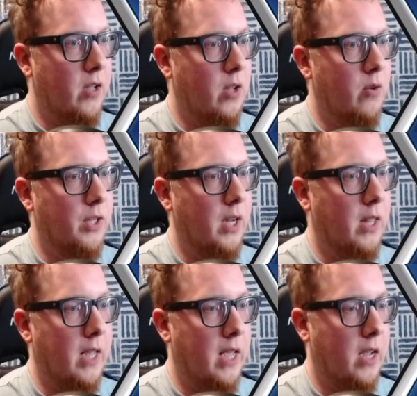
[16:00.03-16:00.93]
use it
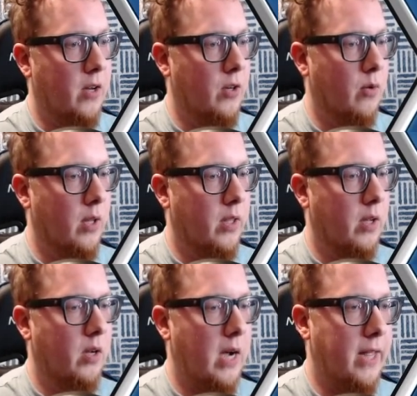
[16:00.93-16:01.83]
and they can't do
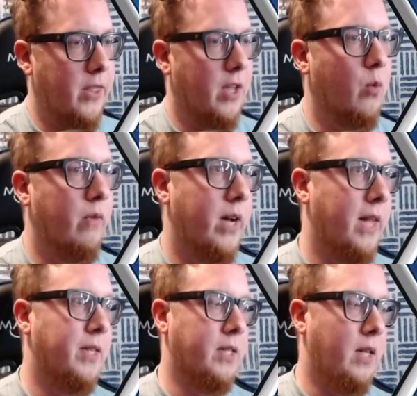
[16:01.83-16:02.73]
anything. I think we've
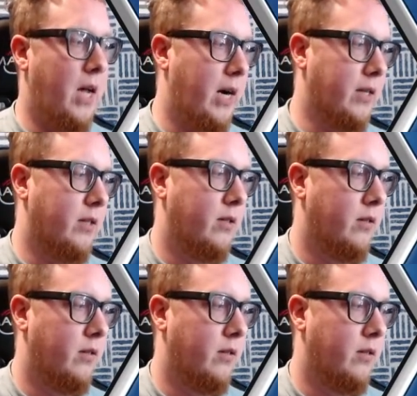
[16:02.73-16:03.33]
got this locked.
___
THE TASK: Please return the whole listing exactly. Do not copy its images.

ANSWER SPACE:
[16:00.03-16:00.93]
use it
[16:00.93-16:01.83]
and they can't do
[16:01.83-16:02.73]
anything. I think we've
[16:02.73-16:03.33]
got this locked.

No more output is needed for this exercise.